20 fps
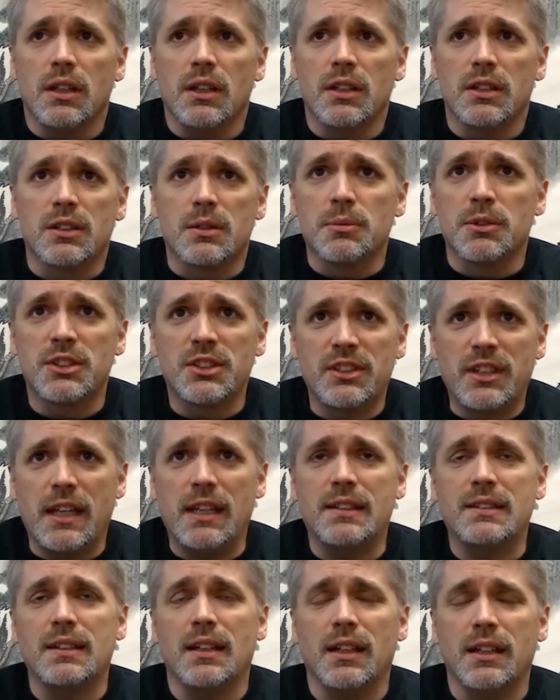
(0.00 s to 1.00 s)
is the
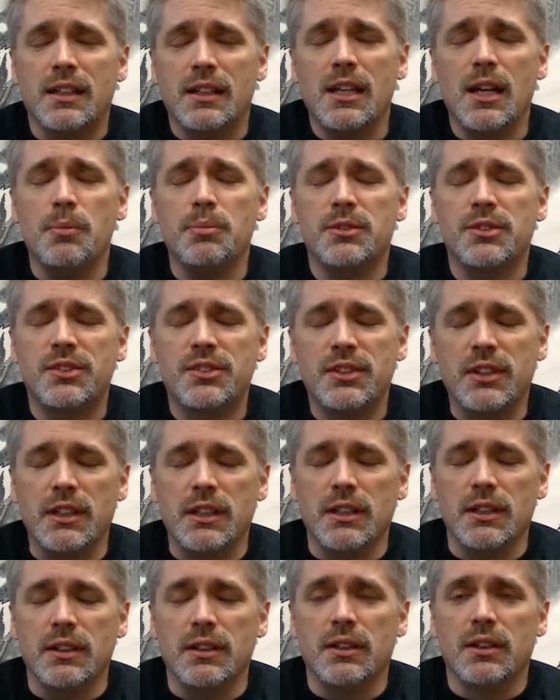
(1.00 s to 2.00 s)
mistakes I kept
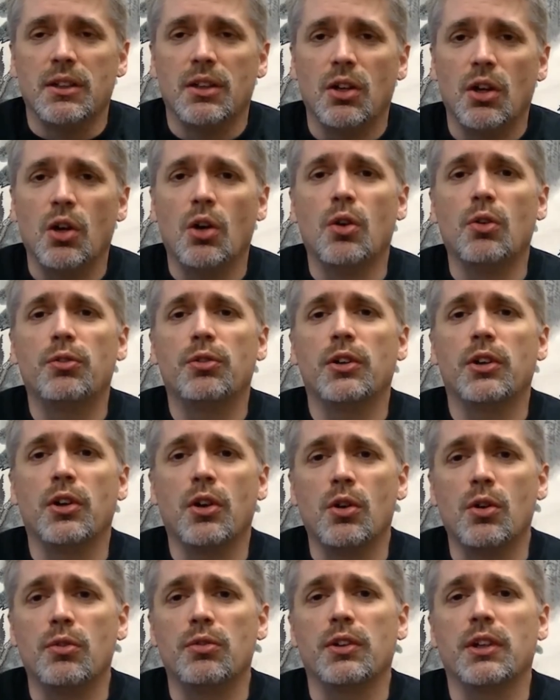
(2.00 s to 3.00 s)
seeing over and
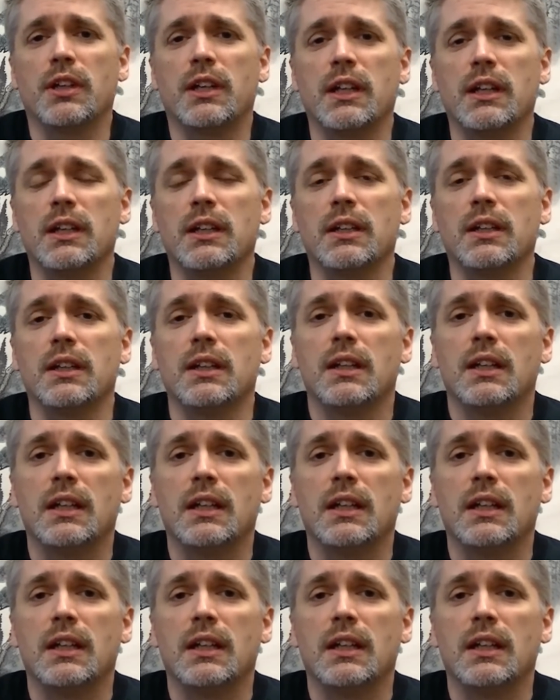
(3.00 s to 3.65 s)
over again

● What you need to do: Output all the material exactly. The pictures are to be left out.

● Solved exercise:
20 fps
(0.00 s to 1.00 s)
is the
(1.00 s to 2.00 s)
mistakes I kept
(2.00 s to 3.00 s)
seeing over and
(3.00 s to 3.65 s)
over again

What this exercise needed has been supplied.